* [Records to process]:
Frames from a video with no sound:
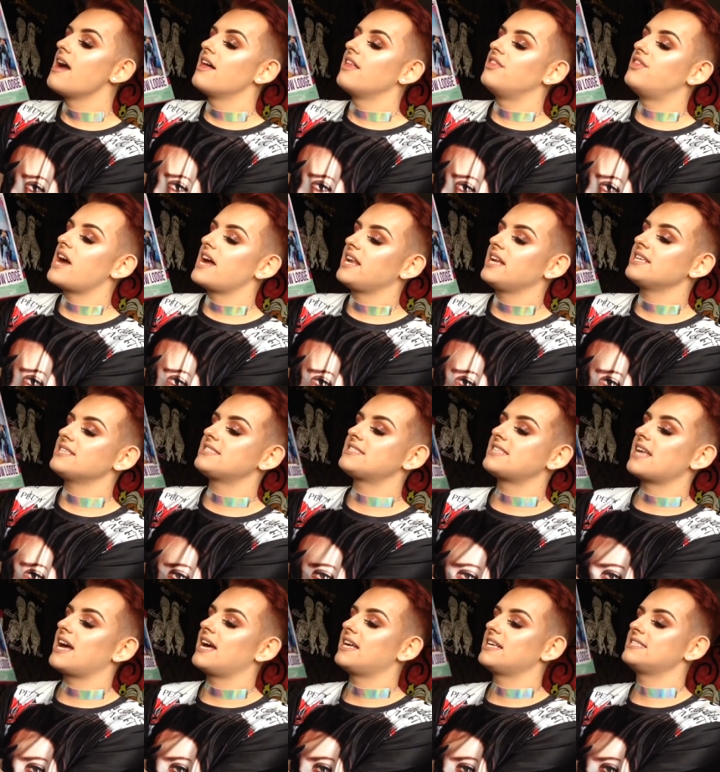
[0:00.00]
then it
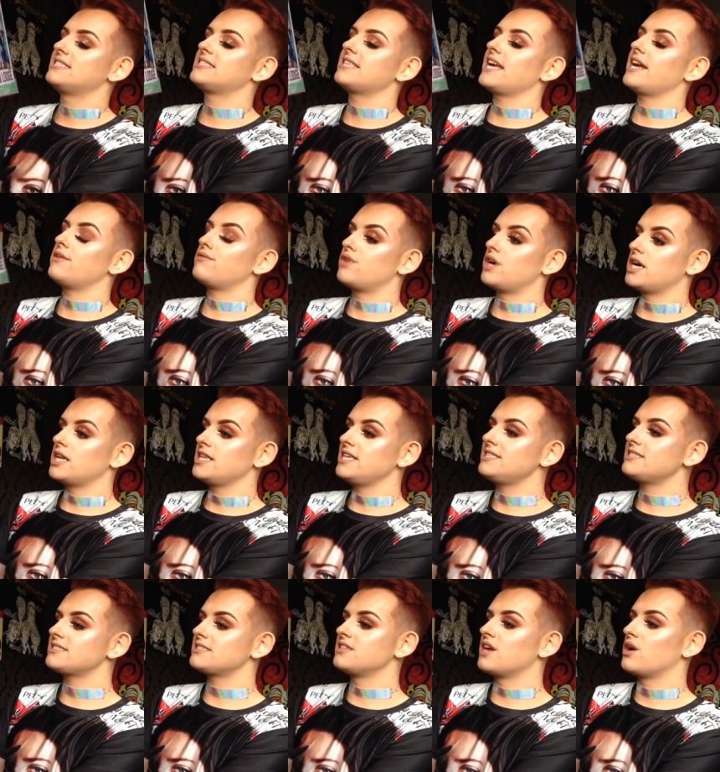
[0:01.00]
says, It really
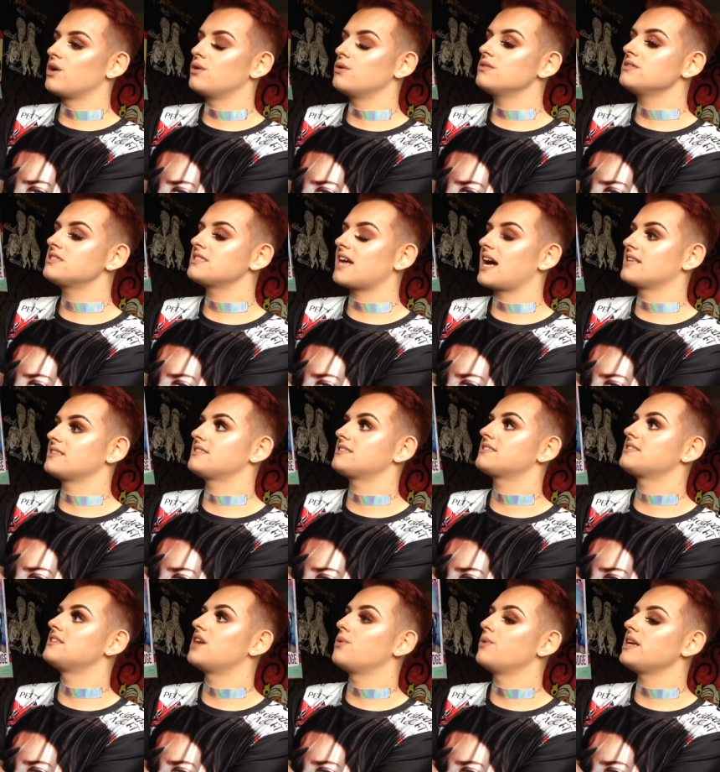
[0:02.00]
snows, and
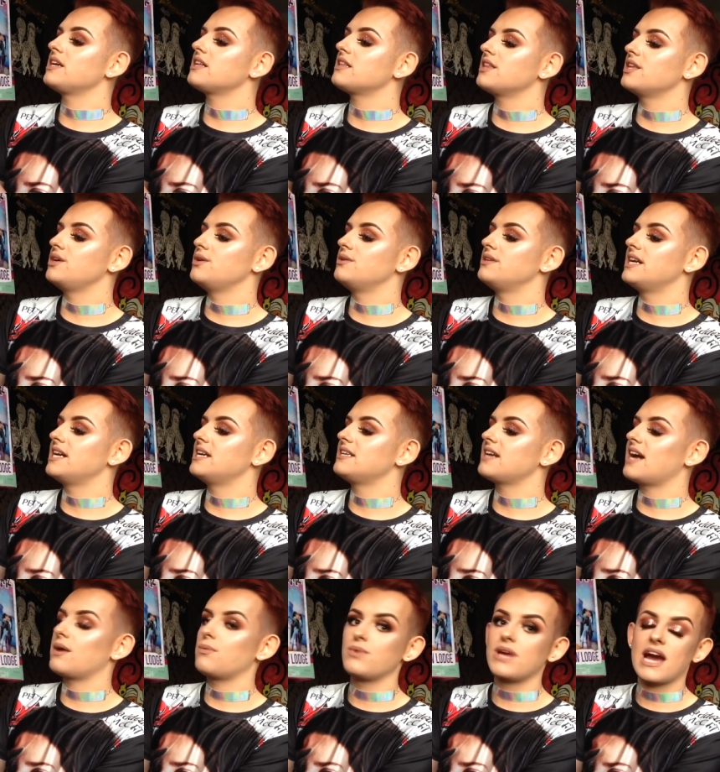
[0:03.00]
snow
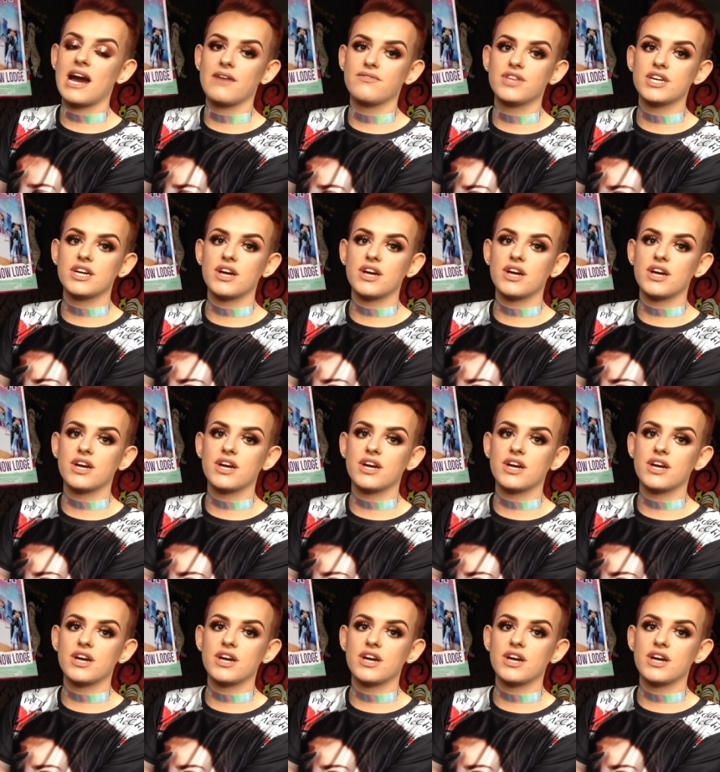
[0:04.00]
included. And we have the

* [Try it]: Copy every record exactly, without the pictures.

* [Task answer]:
Frames from a video with no sound:
[0:00.00]
then it
[0:01.00]
says, It really
[0:02.00]
snows, and
[0:03.00]
snow
[0:04.00]
included. And we have the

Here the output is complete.